Ghofrani Hossein Ardeschir, Wiedemann Ralph, Rose Frank, Schermuly Ralph T, Olschewski Horst, Weissmann Norbert, Gunther Andreas, Walmrath Dieter, Seeger Werner, Grimminger Friedrich
Department of Internal Medicine, University Hospital, Justus-Liebig-University, 35392 Giessen, Germany.
Lancet. 2002 Sep 21;360(9337):895-900. doi: 10.1016/S0140-6736(02)11024-5.

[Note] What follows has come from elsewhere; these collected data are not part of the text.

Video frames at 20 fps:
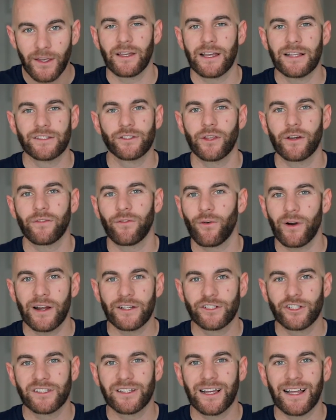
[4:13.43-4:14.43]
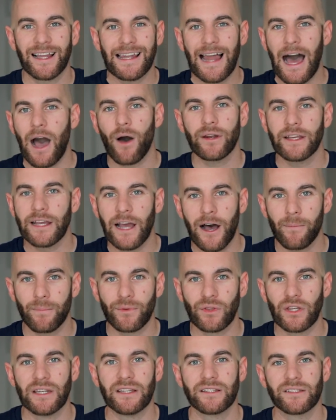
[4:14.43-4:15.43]
And so therefore it's just clouding up
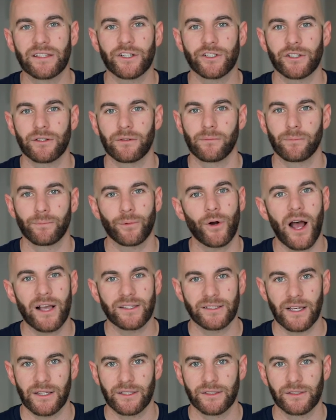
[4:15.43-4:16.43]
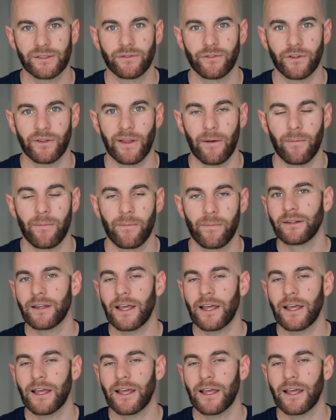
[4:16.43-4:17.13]
the decision process for them.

Lung fibrosis can be complicated by pulmonary hypertension, limiting exercise tolerance and life expectancy. Furthermore, vasodilators might cause deterioration in gas exchange. Our aim was to compare acute effects of sildenafil, nitric oxide, and epoprostenol in individuals with pulmonary hypertension secondary to lung fibrosis.

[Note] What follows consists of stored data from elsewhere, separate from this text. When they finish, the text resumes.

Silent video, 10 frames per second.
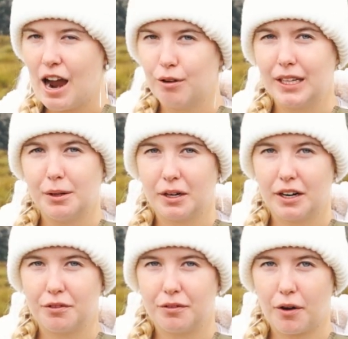I really want
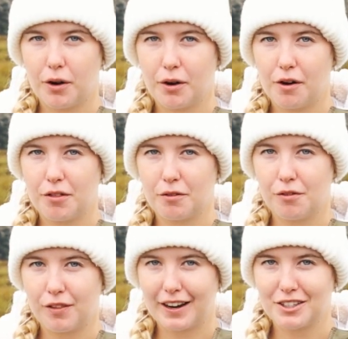a photo of the
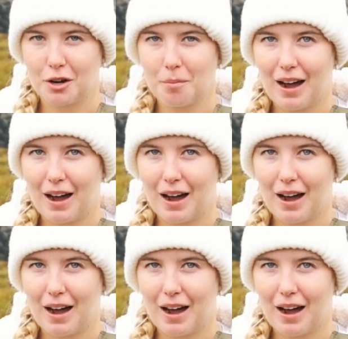reflection,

We did a randomised controlled, open-label trial, in 16 individuals admitted to our hospital with pulmonary hypertension secondary to lung fibrosis. After inhalation of nitric oxide (10-20 ppm), we assigned patients to either maximum tolerated dose of intravenous epoprostenol (mean 8.0 ng/kg per min; n=8) or oral sildenafil (50 mg; n=8). Our primary objective was to assess pulmonary vasodilative potency (decrease in pulmonary vascular resistance index) of sildenafil by comparison with inhaled nitric oxide and infused epoprostenol. Analyses were by intention to treat.

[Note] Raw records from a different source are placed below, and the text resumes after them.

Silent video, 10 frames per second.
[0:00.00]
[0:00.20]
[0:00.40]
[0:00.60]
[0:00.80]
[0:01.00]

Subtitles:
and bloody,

Pulmonary vascular resistance index was reduced by nitric oxide (-21.9%, 95% CI -14.1 to -36.2), epoprostenol (-36.9%, -24.4 to -59.6), and sildenafil (-32.5%, -10.2 to -54.1). However, ratio of pulmonary to systemic vascular resistance decreased only in individuals who received nitric oxide and sildenafil. Baseline measurement of multiple-inert-gas elimination showed right-to-left shunt flow (4.8%, 0.0-28.2) and little perfusion of low ventilation(V)/perfusion(Q) areas (0.1%, 0.0-13.0). Prostacyclin increased V/Q mismatch (shunt 16.8%, 10.8-35.9; low V/Q 3.8%, 0.0-13.0) and decreased arterial oxygenation. By contrast, nitric oxide (4.5%, 0.0-18.0; 0.0%, 0.0-17.3) and sildenafil (3.3%, 0.0-11.3; 0.0%, 0.0-12.4) maintained V/Q matching, with raised arterial partial pressure of oxygen (14.3 mm Hg, -1.7 to 31.3) noted for sildenafil. We recorded no adverse events.
Sildenafil causes preferential pulmonary vasodilation and improves gas exchange in patients with severe lung fibrosis and secondary pulmonary hypertension.
肺纤维化可并发肺动脉高压,限制运动耐量和预期寿命。此外,血管扩张剂可能导致气体交换恶化。我们的目的是比较西地那非、一氧化氮和依前列醇对继发于肺纤维化的肺动脉高压患者的急性影响。
我们对16例因继发于肺纤维化的肺动脉高压而入住我院的患者进行了一项随机对照、开放标签试验。吸入一氧化氮(10 - 20 ppm)后,我们将患者分为静脉注射依前列醇最大耐受剂量组(平均8.0 ng/kg每分钟;n = 8)或口服西地那非组(50 mg;n = 8)。我们的主要目标是通过与吸入一氧化氮和输注依前列醇比较,评估西地那非的肺血管扩张效力(肺血管阻力指数降低情况)。分析采用意向性治疗。
一氧化氮使肺血管阻力指数降低(-21.9%,95%置信区间 -14.1至 -36.2),依前列醇降低(-36.9%,-24.4至 -59.6),西地那非降低(-32.5%,-10.2至 -54.1)。然而,仅在接受一氧化氮和西地那非的个体中,肺血管与体循环血管阻力之比降低。多次惰性气体消除的基线测量显示存在右向左分流(4.8%,0.0 - 28.2),低通气(V)/灌注(Q)区域灌注较少(0.1%,0.0 - 13.0)。前列环素增加了V/Q不匹配(分流16.8%,10.8 - 35.9;低V/Q 3.8%,0.0 - 13.0)并降低了动脉氧合。相比之下,一氧化氮(4.5%,0.0 - 18.0;0.0%,0.0 - 17.3)和西地那非(3.3%,0.0 - 11.3;0.0%,0.0 - 12.4)维持了V/Q匹配,西地那非使动脉血氧分压升高(14.3 mmHg,-1.7至31.3)。我们未记录到不良事件。
西地那非可使严重肺纤维化和继发肺动脉高压患者的肺血管优先扩张并改善气体交换。